We complemented our analyses by using a weighted data set obtained by calibration on margins of our data with weights for age categories (<24, 25–34, 35–44, 45–54, 55–64, 65–74, >75 years old), gender and educational level (low, middle school or equivalent, high school or equivalent, associate’s degree, higher education). Weights were derived from national census data describing the French population reporting chronic conditions.22 23

Analyses were conducted both globally and in subgroups defined by multimorbidity (patients’ reported number of conditions ≥2 or not) and duration since the diagnosis of the first chronic condition (<8 or ≥8 years; threshold was the median duration since diagnosis).

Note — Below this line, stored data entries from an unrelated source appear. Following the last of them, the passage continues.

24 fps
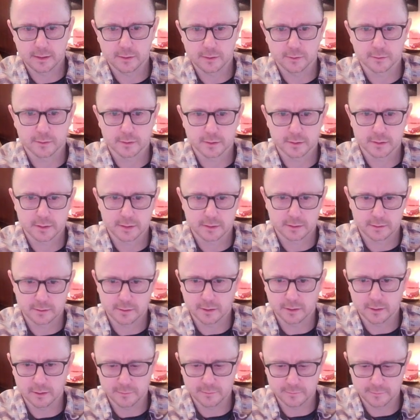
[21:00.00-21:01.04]
order's
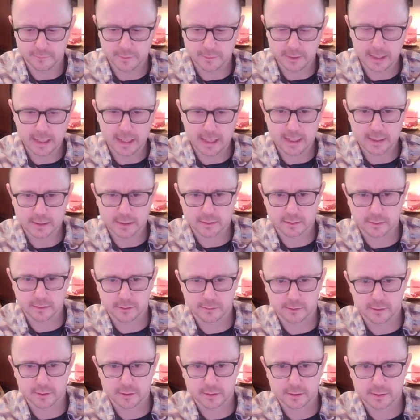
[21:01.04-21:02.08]
known from the 8
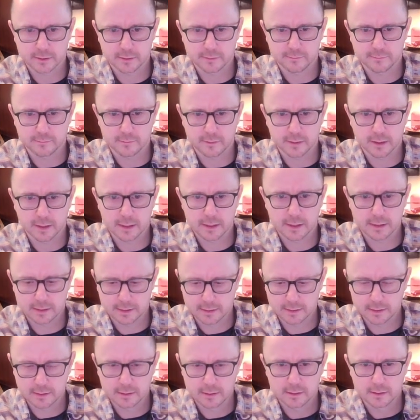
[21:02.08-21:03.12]
across to the right.
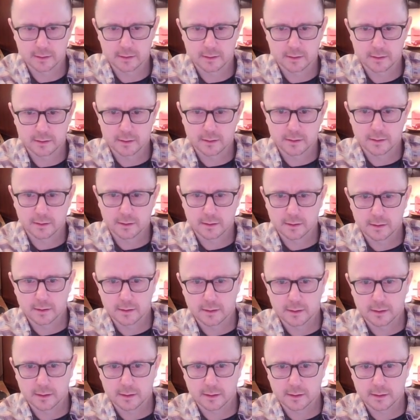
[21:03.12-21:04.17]

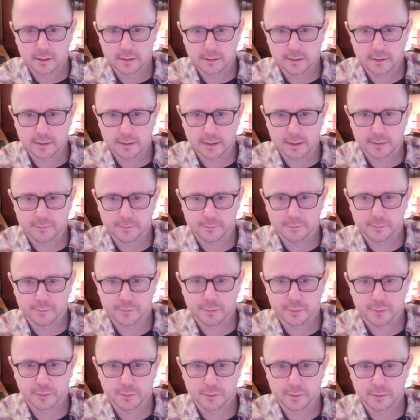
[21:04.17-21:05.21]
That
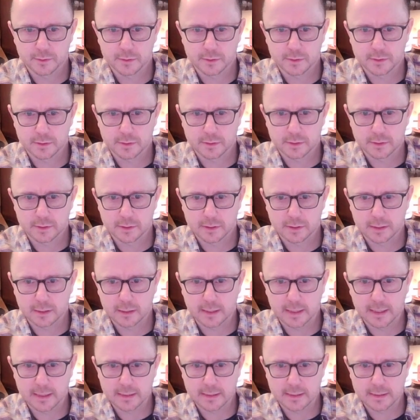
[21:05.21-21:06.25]
puts an
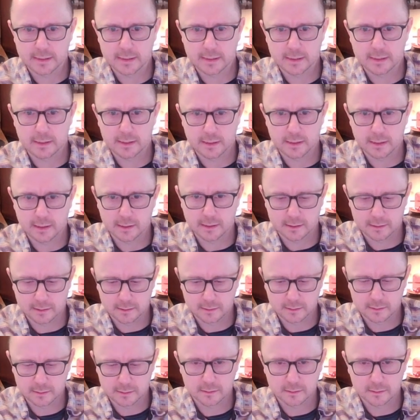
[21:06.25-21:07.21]
8 in here.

Assessments of the complexity involved in implementing actions for patients’ propositions

For each area of improvement, we summarised the difficulty in implementing actions by the median and IQR. Data for ‘I am not qualified to assess the complexity to implement actions to improve this area’ were left out of analyses. We then calculated the number (proportion) of patients who would benefit from the implementation of all actions with a median difficulty ≤3. We considered those who selected at least 1 of these areas of improvement among their 15 most important actions (for all patients who participated) or among their top 6 actions (for patients who participated in step 2 and who provided the ranking of their selection).

Results

Between September 2018 and May 2019, 3002 patients (2534 (84%) women) were recruited in the study (participation rate: 93%) (online supplementary appendix 2). The mean age was 43 years (SD=14) and 1440 (47%) participants had multimorbidity (mean number of conditions 2·2 (SD=2·1)) (table 1). Patients’ conditions included diabetes (n=171), high blood pressure (n=225), thyroid disorders (n=221), rheumatological conditions (n=649), neurological disorders (n=416), dermatological conditions (n=321), digestive conditions (n=306) and cancer (n=179). Characteristics of patients in the weighted data set are presented in online supplementary appendix 3.

Table 1

Patients’ characteristics (n=3002) by evaluation of propositions to improve consultations, care structures and the healthcare system

Between December 2019 and January 2020, 149 professionals (106 (71%) women) provided 2196 evaluations of the complexity involved in implementing actions for areas of improvement. These professionals were care professionals (n=50), health quality managers (n=19), hospital directors and managers (n=60), and health policy decision makers (n=11, including 6 members of the French Parliament or Senate). Their mean age was 44 years (SD=11).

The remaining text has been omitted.